Он услышал, как за спиной его закрылась входная дверь. Он прошел в холл. Лорин – на кухню.

– Что она здесь делает? – спросил Трейси у отца. – Я-то звонил повсюду, пытался ее разыскать.

Луис Ричтер положил руки на плечи сына.

– Наверное, сейчас здесь единственное место, где она чувствует себя уютно, – он увидел, какое выражение появилось на лице Трейси. – Не спеши, – мягко произнес он. – Время излечивает все раны... Даже такие, как у нее.

А уже в кабинете он сказал:

– Я не думаю, что все дело только в тебе. Что-то еще ее гложет.

– Что же?

– Я не все знаю.

Давным-давно отец закрыл окна в своем кабинете ставнями, отчасти из соображений собственной безопасности, отчасти ради безопасности окружающих. И с тех пор никогда их не открывал. И теперь, в полумраке, Трейси показалось, что на него глядят пустые глазницы черепа: с лица отца растаяла вся плоть.
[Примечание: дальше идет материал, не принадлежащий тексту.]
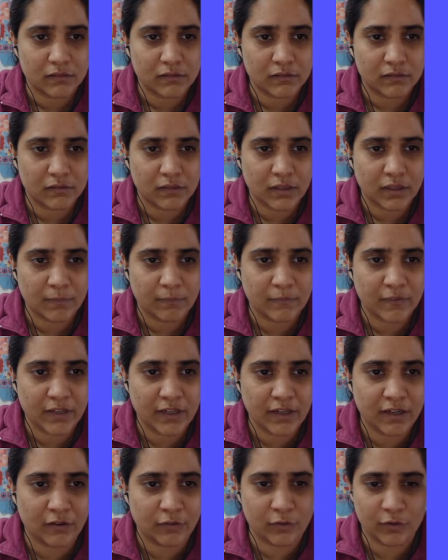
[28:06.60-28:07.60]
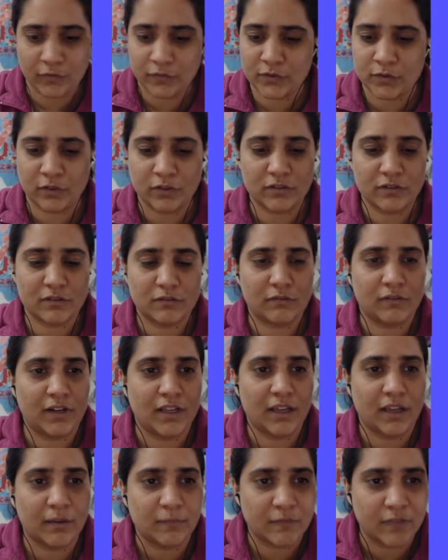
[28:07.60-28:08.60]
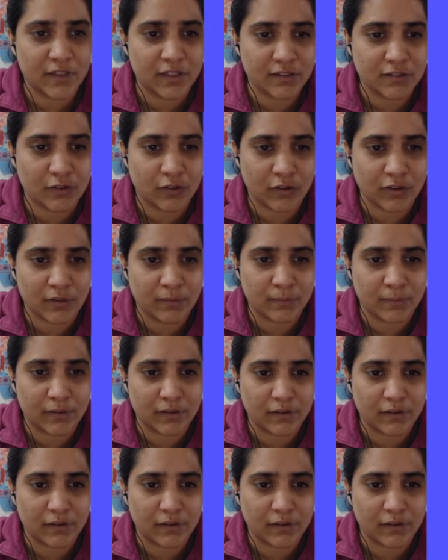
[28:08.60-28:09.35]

very out of sorts today. I'm very sorry, but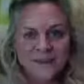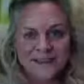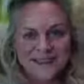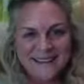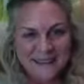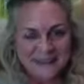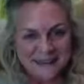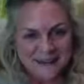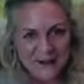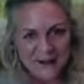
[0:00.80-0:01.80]
Hello,
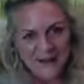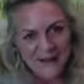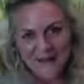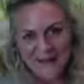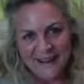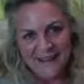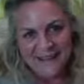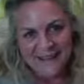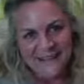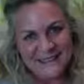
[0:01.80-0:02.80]
hello,
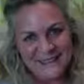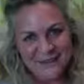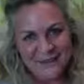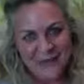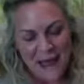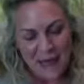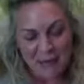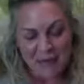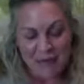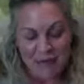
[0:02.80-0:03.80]
and
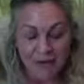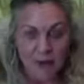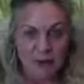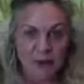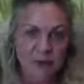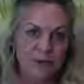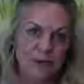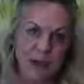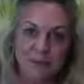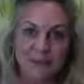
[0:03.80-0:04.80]
happy full moon
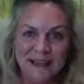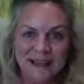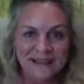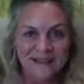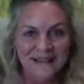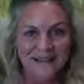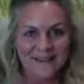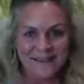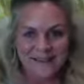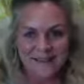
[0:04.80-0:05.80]
blessings
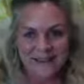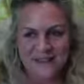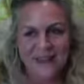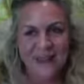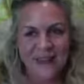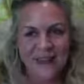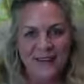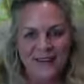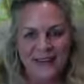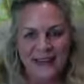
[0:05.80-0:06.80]
to you.
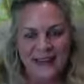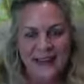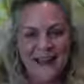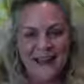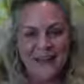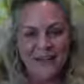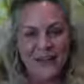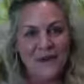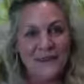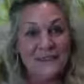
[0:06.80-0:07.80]
If
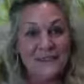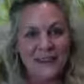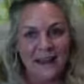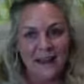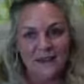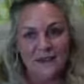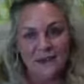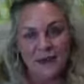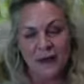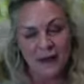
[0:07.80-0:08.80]
you didn't catch
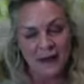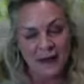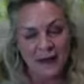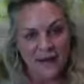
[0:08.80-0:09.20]
my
Боже, как близко подобралась к нему смерть!

Он крепко схватил Луиса Ричтера за плечи, будто надеялся, что сможет влить в отца хоть частицу своей жизненной энергии.
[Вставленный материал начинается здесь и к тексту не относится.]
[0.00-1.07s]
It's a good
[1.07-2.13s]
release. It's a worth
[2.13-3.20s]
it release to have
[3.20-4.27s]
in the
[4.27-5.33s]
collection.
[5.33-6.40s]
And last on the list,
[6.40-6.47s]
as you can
Глаза Луиса Ричтера были полны слез, и он отвернулся, он не хотел, чтобы сын видел, как он плачет. Старик откашлялся.

– По-моему, она не может и себя за что-то простить. Какие-то сложности, которые почти всегда возникают между братом и сестрой... Но я не уверен.
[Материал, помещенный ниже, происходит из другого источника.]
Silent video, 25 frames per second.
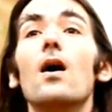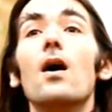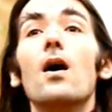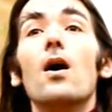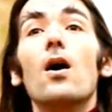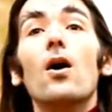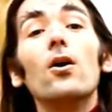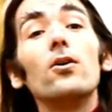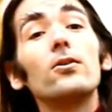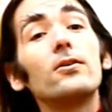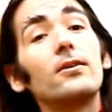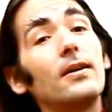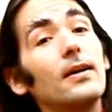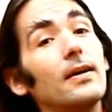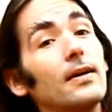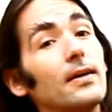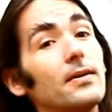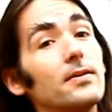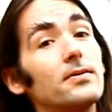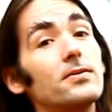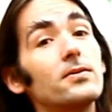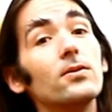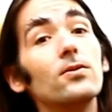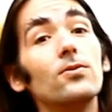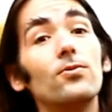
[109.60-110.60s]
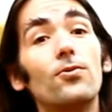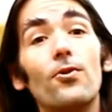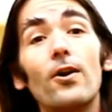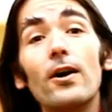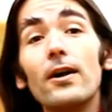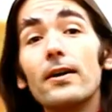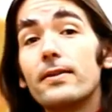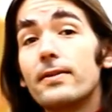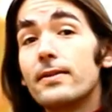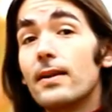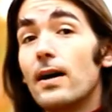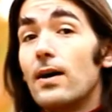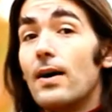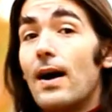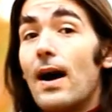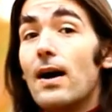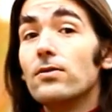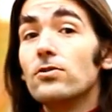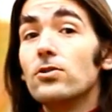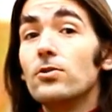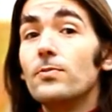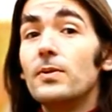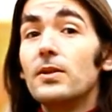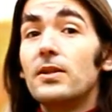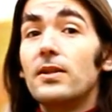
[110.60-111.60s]
Okay, so right now I will
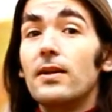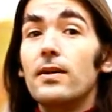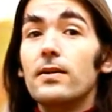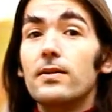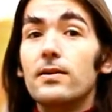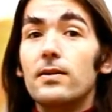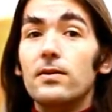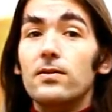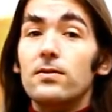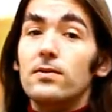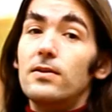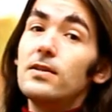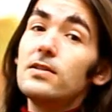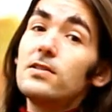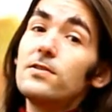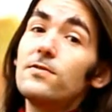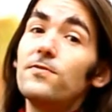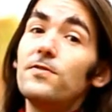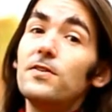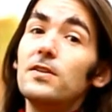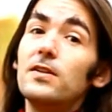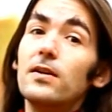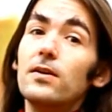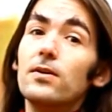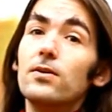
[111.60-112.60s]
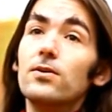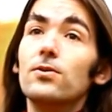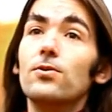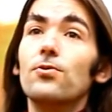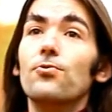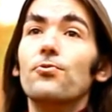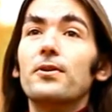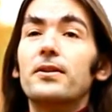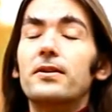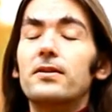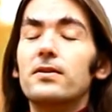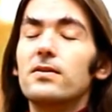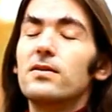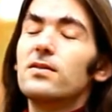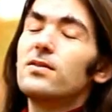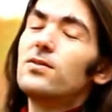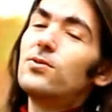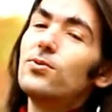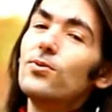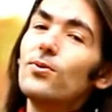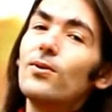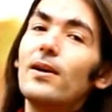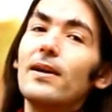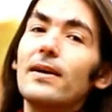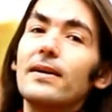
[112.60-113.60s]
be taking this video with two
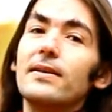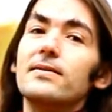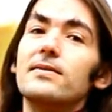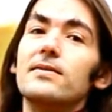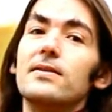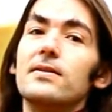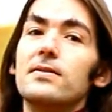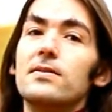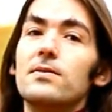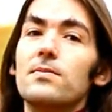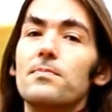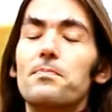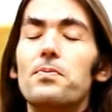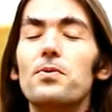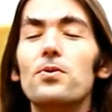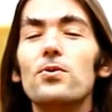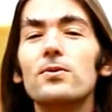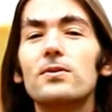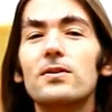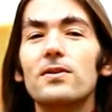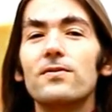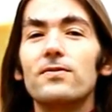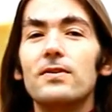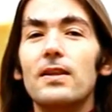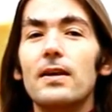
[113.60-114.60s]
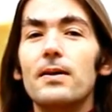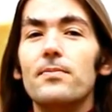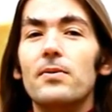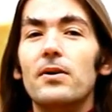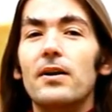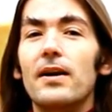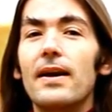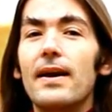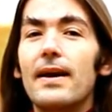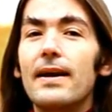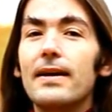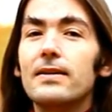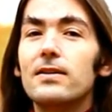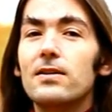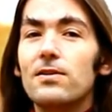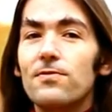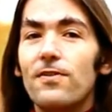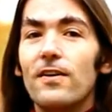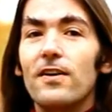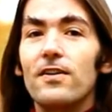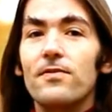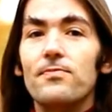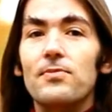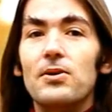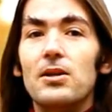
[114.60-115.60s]
lenses. Both of them are
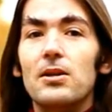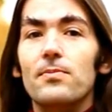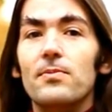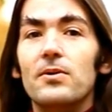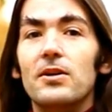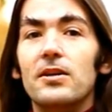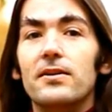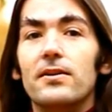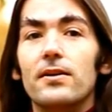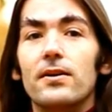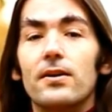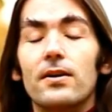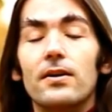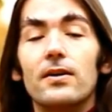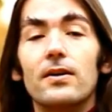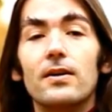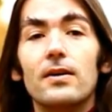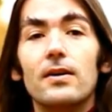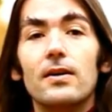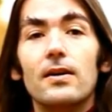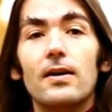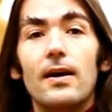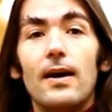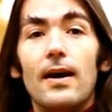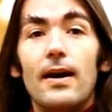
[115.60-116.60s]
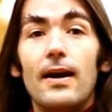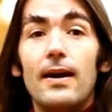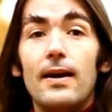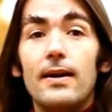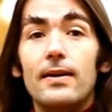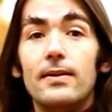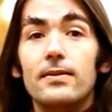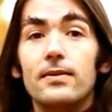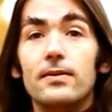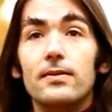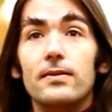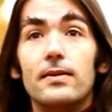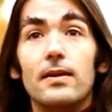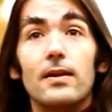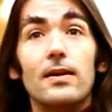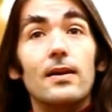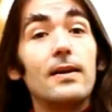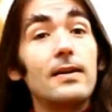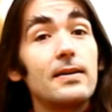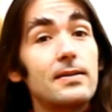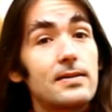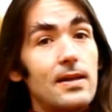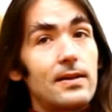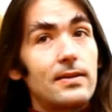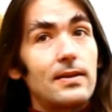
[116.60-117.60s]
85mm. And the
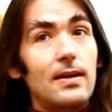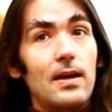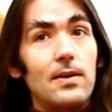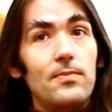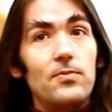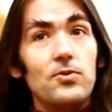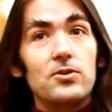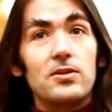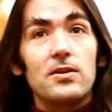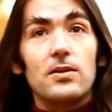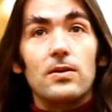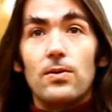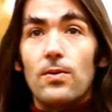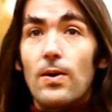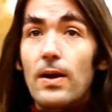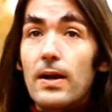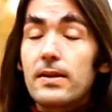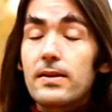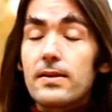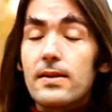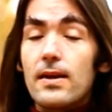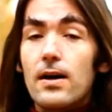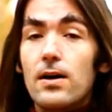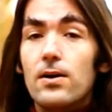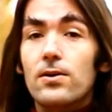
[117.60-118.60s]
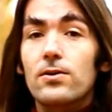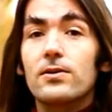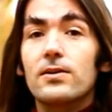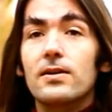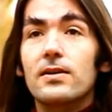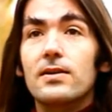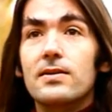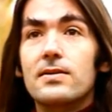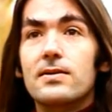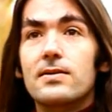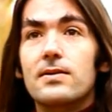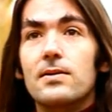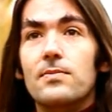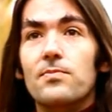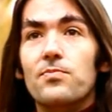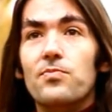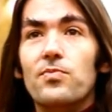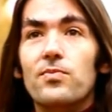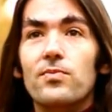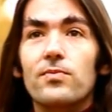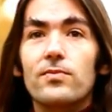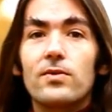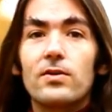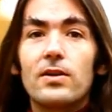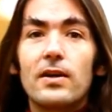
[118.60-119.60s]
lens that I'm using right now is the
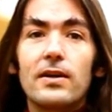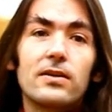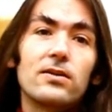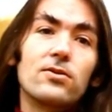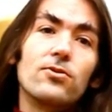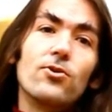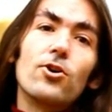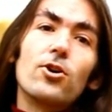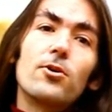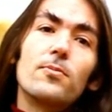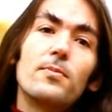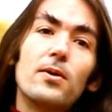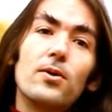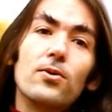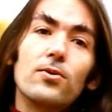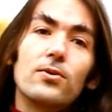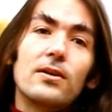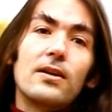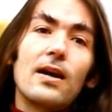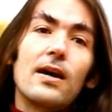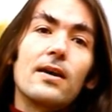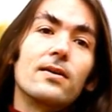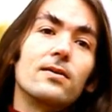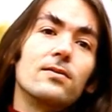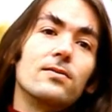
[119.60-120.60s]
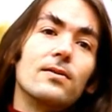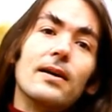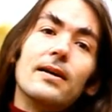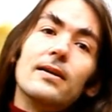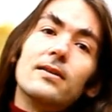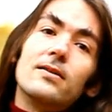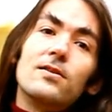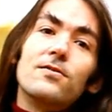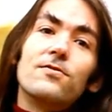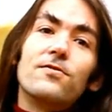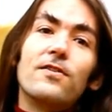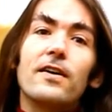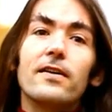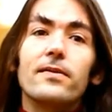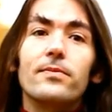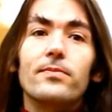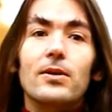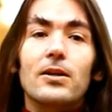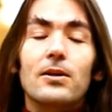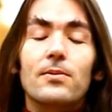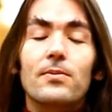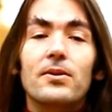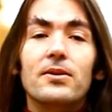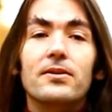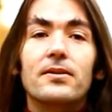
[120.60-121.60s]
normal Canon
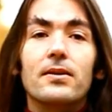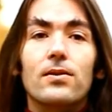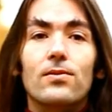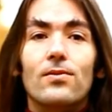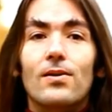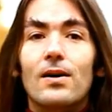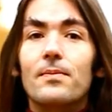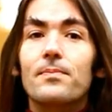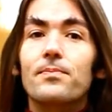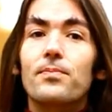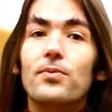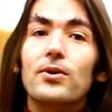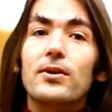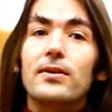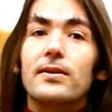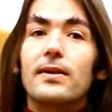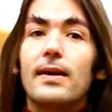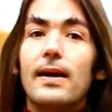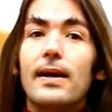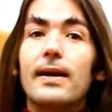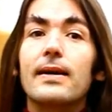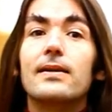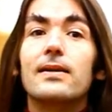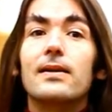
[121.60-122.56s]
85mm 1.8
– Я бы хотел сказать ей так много!

– Понимаю. И, поверь мне, ты еще успеешь это сделать. Луис Ричтер повернулся, взял с рабочего стола несессер из свиной кожи, протянул Трейси.

– Не открывай сейчас. Пусть открывают таможенники, если очень уж захотят.

Трейси взял спецнабор, сунул подмышку.

– Трейси...

– Я буду осторожен, папа.

– Я знаю, – ответил Луис Ричтер.

Трейси наклонился, поцеловал отца в щеку. Кожа казалась странно мягкой, как у младенца. А потом повернулся я вышел из квартиры. Он слышал, как Лорин возилась на кухне, но открыть дверь туда было выше его сил. Но как же невыносимо трудно было заставить себя войти в кабину лифта!

* * *

Макоумер понял, что ошибся: Монах наверняка дал таксисту щедрые чаевые, потому что старая развалюха поджидала их у выхода из Сада Ю. Макоумер был доволен собой: сделка заключена, к тому же он получил очень ценную информацию. Настолько ценную, что шесть миллионов показались ему просто мелочью. Ричтер, сволочь! Как же я тебя ненавижу!

Макоумер забрался на сиденье. Монах прикрыл за ним дверь и сказал в окно:

– Мне в другую сторону, – Монах зевнул. – Думаю, вы согласитесь, что расстаться самое сейчас для нас время.

– О да. Конечно. – Теперь, когда сделка заключена, Макоумер хотел как можно скорее избавиться от этого несимпатичного человека, уехать из этой сомнительной страны. Ему хотелось попасть в гостиницу и позвонить.

В свете уличного фонаря Макоумер разглядел, что на подбородке и на пиджаке Монаха еще виднелись жирные следы, и его передернуло от отвращения.

– Остался один-единственный вопрос, – сказал Монах. – В какой форме будут осуществляться платежи?

– Одну треть я завтра утром переведу в любой названный вами банк в Гонконге, вторую треть – после доставки первой партии, третью – в декабре, когда прибудет весь груз полностью.

Монах кивнул.

– Такси доставит вас в гостиницу. Насчет оплаты не беспокойтесь, я вас угощаю, Макоумер!

Он сказал что-то водителю на языке мандарин, убрал руки с дверцы. Такси тронулось, и Макоумер с облегчением откинулся на спинку сиденья.

Монах смотрел ему вслед. Такси скрылось за поворотом, у южной оконечности Сада Ю. Монах взглянул в темное небо, как будто хотел разглядеть невидимые из-за городского марева звезды. Он насвистывал мотив, который для западного уха показался бы диким. А затем услышал, как взревел мотор. С северной стороны Сада к нему подъехал сверкающий «мерседес», его яркие фары пронзали тьму.

«Мерседес» остановился. Из него вышел водитель, одетый в форму китайской народной армии, предупредительно открыл заднюю дверь.

Как только он уселся и водитель захлопнул за ним дверь, Монах достал из кармана белый шелковый платок и тщательно стер с подбородка жир.